Records from a dataset

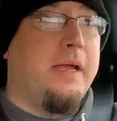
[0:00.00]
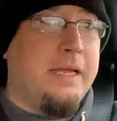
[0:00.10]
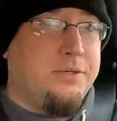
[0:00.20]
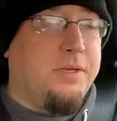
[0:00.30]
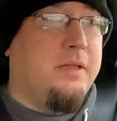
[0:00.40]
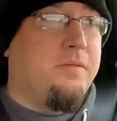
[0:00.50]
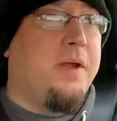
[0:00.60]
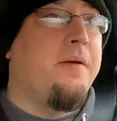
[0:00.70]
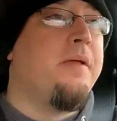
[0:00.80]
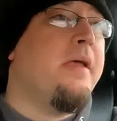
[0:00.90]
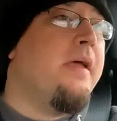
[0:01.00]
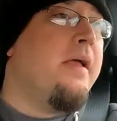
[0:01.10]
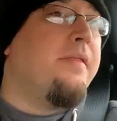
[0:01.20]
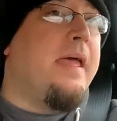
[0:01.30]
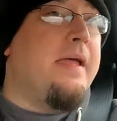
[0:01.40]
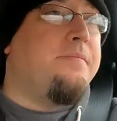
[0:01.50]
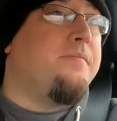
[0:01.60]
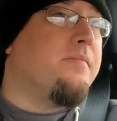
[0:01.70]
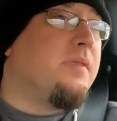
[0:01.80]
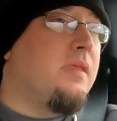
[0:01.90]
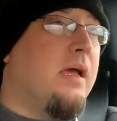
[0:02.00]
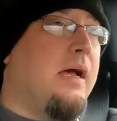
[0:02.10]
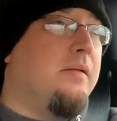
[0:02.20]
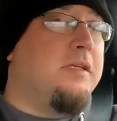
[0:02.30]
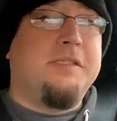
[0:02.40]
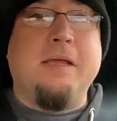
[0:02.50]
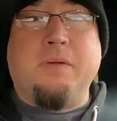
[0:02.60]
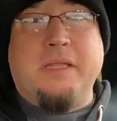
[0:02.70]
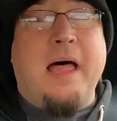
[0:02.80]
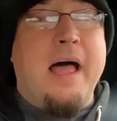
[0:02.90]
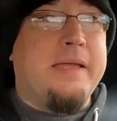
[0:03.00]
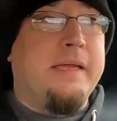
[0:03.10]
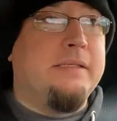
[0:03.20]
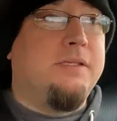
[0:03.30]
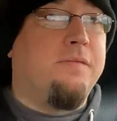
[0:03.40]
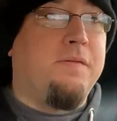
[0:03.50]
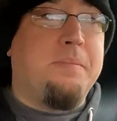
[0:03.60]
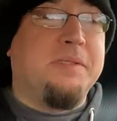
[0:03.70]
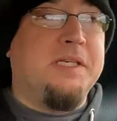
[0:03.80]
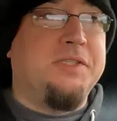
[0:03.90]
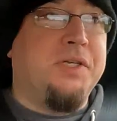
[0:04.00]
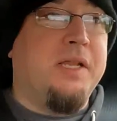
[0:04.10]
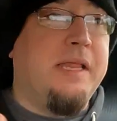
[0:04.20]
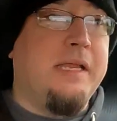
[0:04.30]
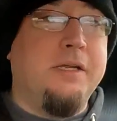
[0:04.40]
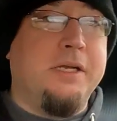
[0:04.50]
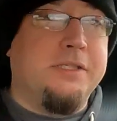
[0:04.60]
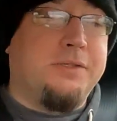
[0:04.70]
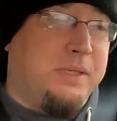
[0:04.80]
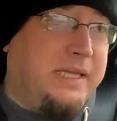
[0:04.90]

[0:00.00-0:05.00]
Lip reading: for entry in the rear, that the seat would lock into the front position, and then you can just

→ What to do:
With the pictures removed, return all the entries exactly.

→ Response area:
[0:00.00]
[0:00.10]
[0:00.20]
[0:00.30]
[0:00.40]
[0:00.50]
[0:00.60]
[0:00.70]
[0:00.80]
[0:00.90]
[0:01.00]
[0:01.10]
[0:01.20]
[0:01.30]
[0:01.40]
[0:01.50]
[0:01.60]
[0:01.70]
[0:01.80]
[0:01.90]
[0:02.00]
[0:02.10]
[0:02.20]
[0:02.30]
[0:02.40]
[0:02.50]
[0:02.60]
[0:02.70]
[0:02.80]
[0:02.90]
[0:03.00]
[0:03.10]
[0:03.20]
[0:03.30]
[0:03.40]
[0:03.50]
[0:03.60]
[0:03.70]
[0:03.80]
[0:03.90]
[0:04.00]
[0:04.10]
[0:04.20]
[0:04.30]
[0:04.40]
[0:04.50]
[0:04.60]
[0:04.70]
[0:04.80]
[0:04.90]

[0:00.00-0:05.00]
Lip reading: for entry in the rear, that the seat would lock into the front position, and then you can just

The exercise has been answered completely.